Эта «пустота», это «отсутствие эмоциональной основы» неминуемо проступают сквозь стиль. И если стиль художественного произведения выдает равнодушие автора к мыслям, которые он выражает, читатель отплатит ему той же монетой – равнодушием. Мысли, созданные одним рассудком, лишены способности увлекать сердца. Вот отчего редактор должен опасаться рассудочности. А подает ему сигнал о ней стиль.
Перед нами повесть об учительнице. Главная героиня повести, советская учительница, вкладывает много любви и энергии в свой воспитательский труд, и этот труд, во второй половине книги, начинает, по утверждению автора, давать ощутимые результаты. Класс, прежде разобщенный, объединяется в коллектив. Присутствуя на классном собрании, учительница мысленно сделала выводы из своих многочисленных проб, удач и ошибок и, наблюдая, как дружно и разумно обсуждают ребята проступок одного из своих товарищей, пережила, пишет автор, «сама с собой… теплую хорошую минуту»[166]. Автор сообщает читателям, что, сидя на задней парте, учительница испытала «особую, творческую радость»[167]. Выводы из своего опыта учительница действительно делает правильные, рассудком читатель, наверное, вполне согласится с ней, но вот радости ее не разделит… Трудно извлечь радость из сухих, рассудительных строк. А ведь, собственно, для того, чтобы всем сердцем участвовать в горестях и радостях героев, читатель и берется за художественное произведение, за повесть…

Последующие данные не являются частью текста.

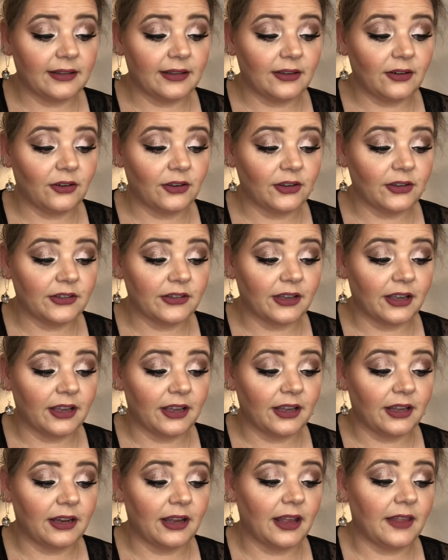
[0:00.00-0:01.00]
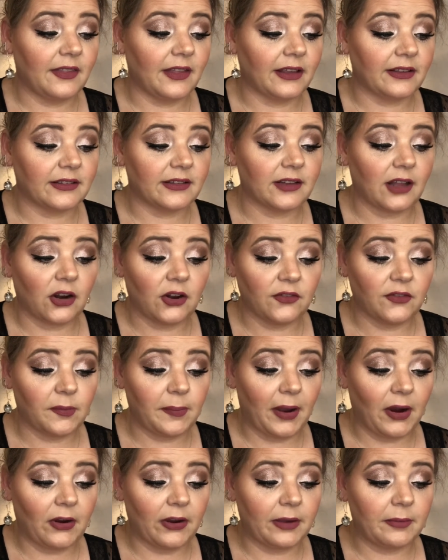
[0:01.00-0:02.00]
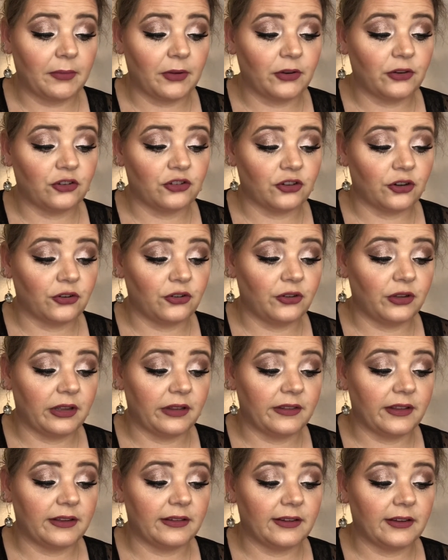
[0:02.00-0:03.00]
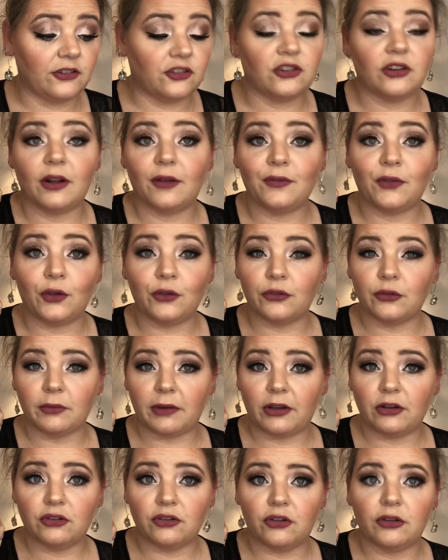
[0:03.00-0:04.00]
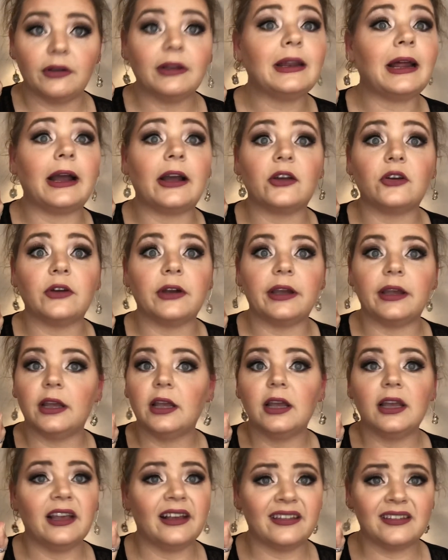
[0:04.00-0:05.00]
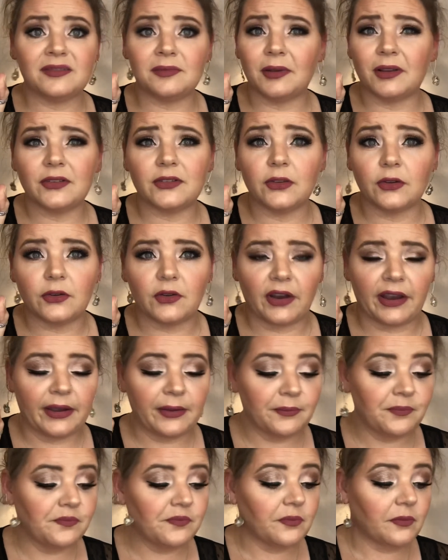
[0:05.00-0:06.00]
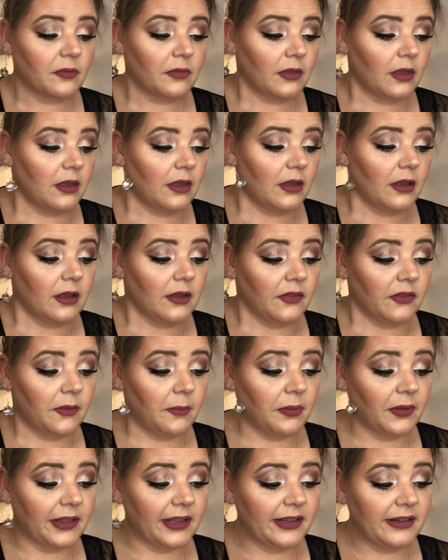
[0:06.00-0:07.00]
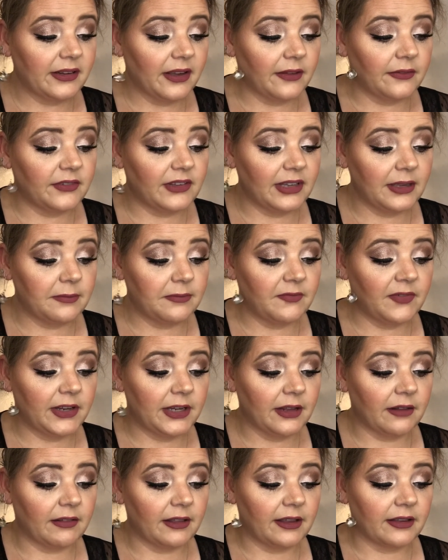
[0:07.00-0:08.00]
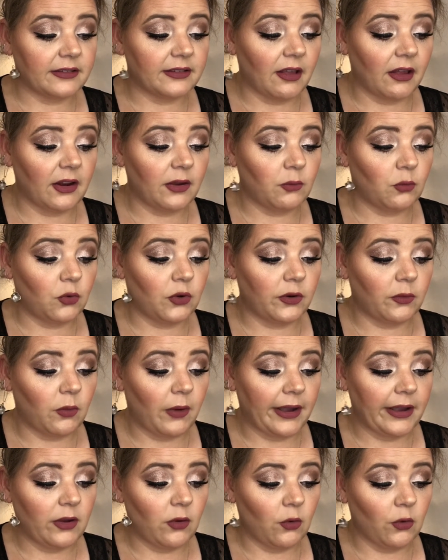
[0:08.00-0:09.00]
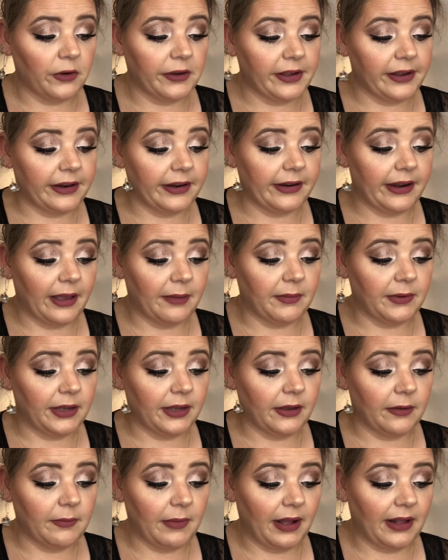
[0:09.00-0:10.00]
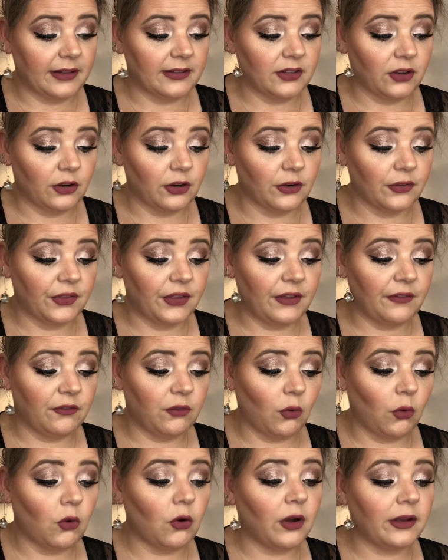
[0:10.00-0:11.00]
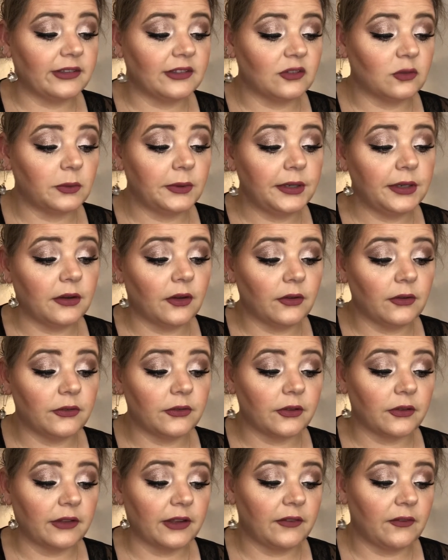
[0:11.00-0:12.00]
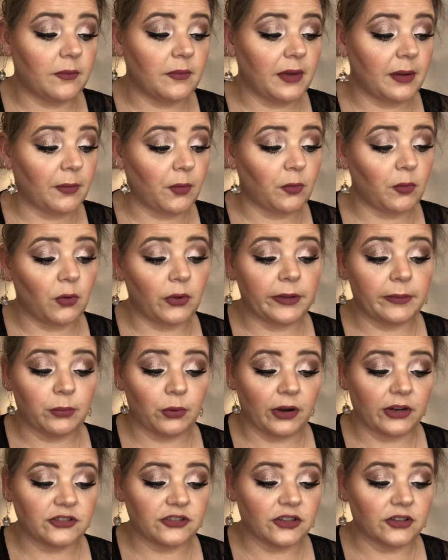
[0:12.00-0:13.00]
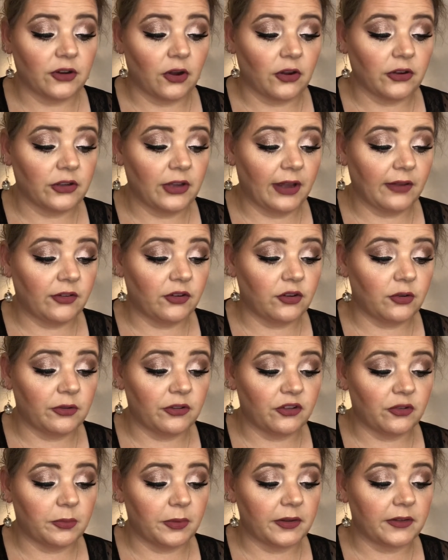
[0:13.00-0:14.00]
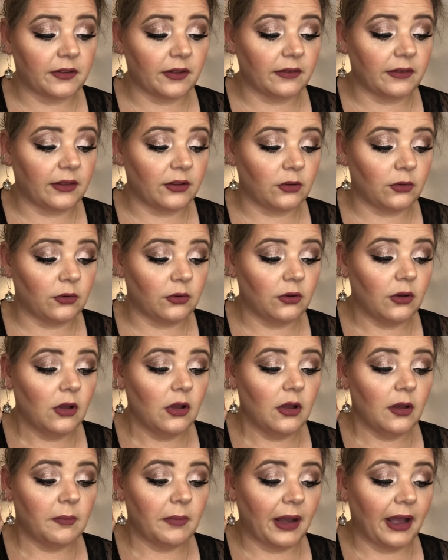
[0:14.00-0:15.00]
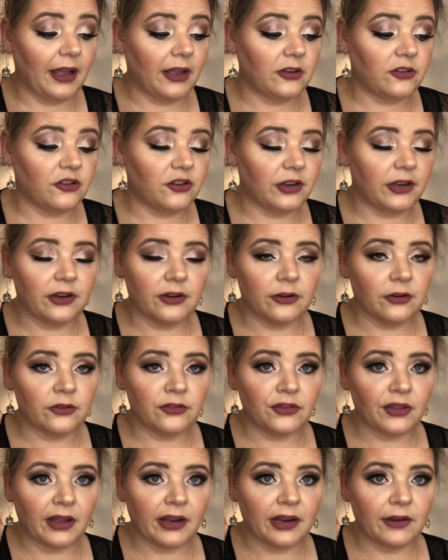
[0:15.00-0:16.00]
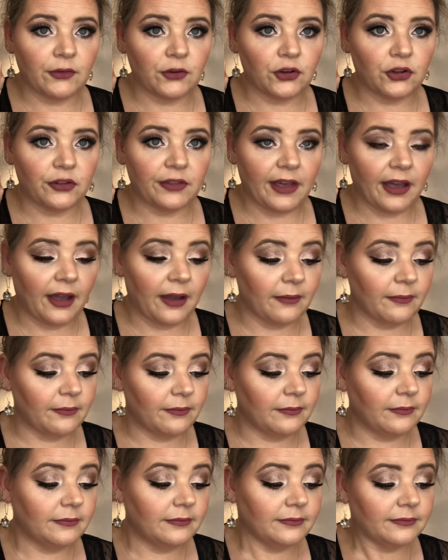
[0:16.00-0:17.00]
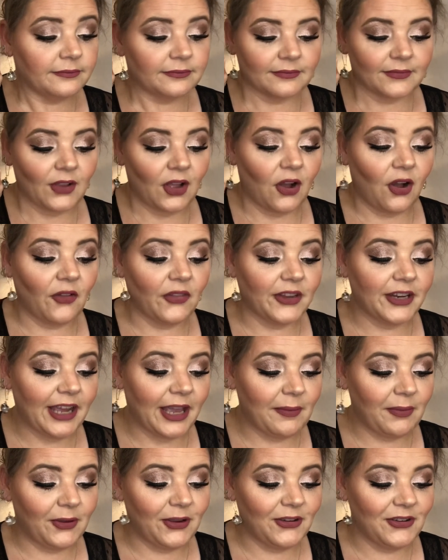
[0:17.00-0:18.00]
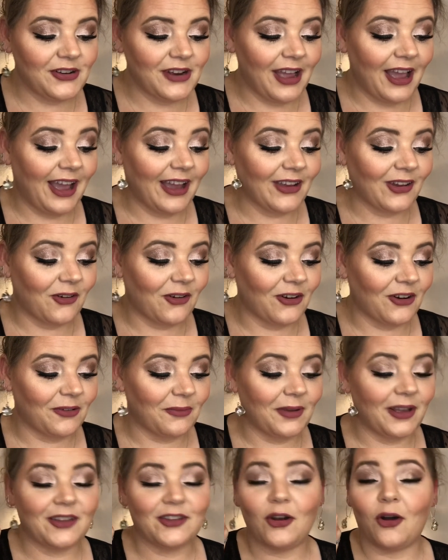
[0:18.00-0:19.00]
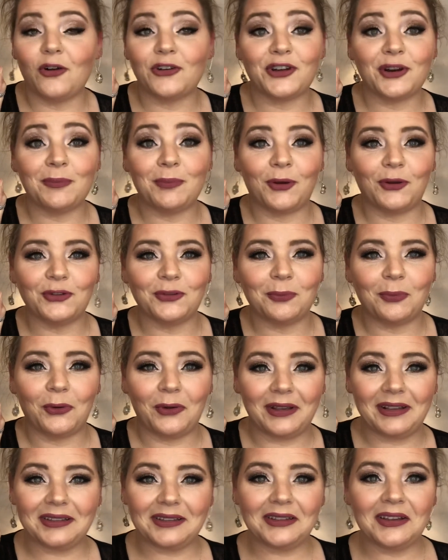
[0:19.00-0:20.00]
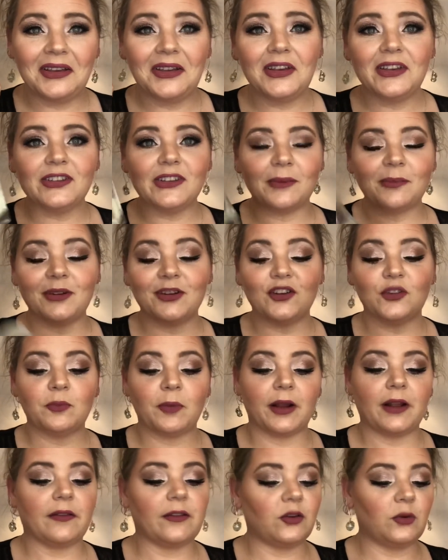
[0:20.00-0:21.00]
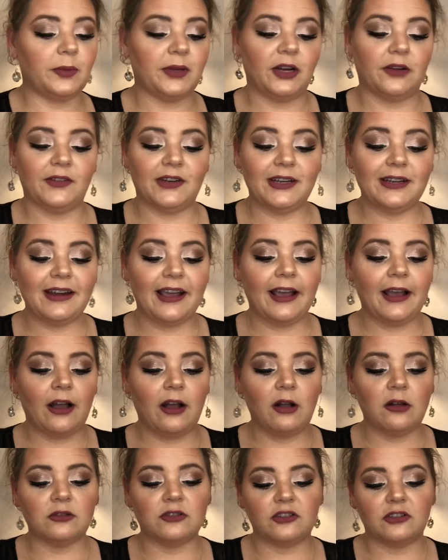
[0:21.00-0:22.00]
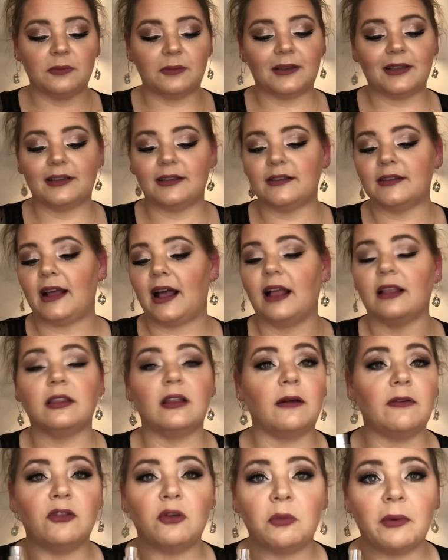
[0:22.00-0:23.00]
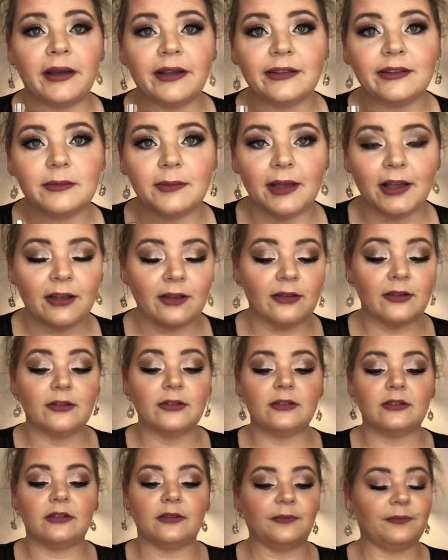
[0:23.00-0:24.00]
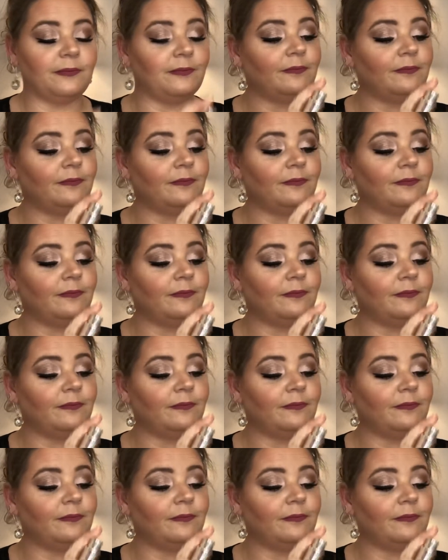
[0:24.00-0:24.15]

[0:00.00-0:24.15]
scent on your skin that's not overpowering, but is sure to get the attention of those around you. And I agree, it smells so great. The blend of deep vanilla, exotic wood, white orchid, and ebony combines earthy, floral, and sweet notes to leave a memorable impression. All you have to do is spritz a little behind your ears. I never do that. On the nape of your neck or on your pulse points. So I'm going to spray a little bit of it now just because I love the way it smells.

«Воспитание – двусторонний процесс, – радуется учительница, – и заключается оно не в пассивном усвоении и механическом выполнении воспитуемым того»[168] и прочее и тому подобное. Весь абзац, в котором изложены правильные, ценные мысли, пестрит этими «заключается», «состоит в том», «выполнение воспитуемым», «вызвать в воспитуемом»… Нет, радости, «эмоциональной основы» рассуждения учительницы лишены, об этом свидетельствует стиль отрывка; об этом говорит уже одно превращение детей, живых и разных, в абстрактных «воспитуемых»…
«Главное в ходе воспитания состоит в том, – размышляет учительница далее, – чтобы вызвать в воспитуемом ответную волну собственных усилий»[169]. Мысль эта совершенно верна, и, перефразируя ее, можно сказать, что главное в работе писателя состоит в том, чтобы вызвать в читателе ответную волну мыслей и чувств, а вызвать ее, говоря лишь языком рассудка, невозможно. Сколько ни уверяй, что минута была теплая, стиль абзаца, посвященного этой теплой минуте, синтаксисом своим и лексикой выдает холод, а не тепло. «Опытный глаз», видящий «душу по стилю», сразу разглядит лед, а не пламень. Читатель, может быть, и не отдаст себе отчета в причине, но наверняка останется к этой странице холодным.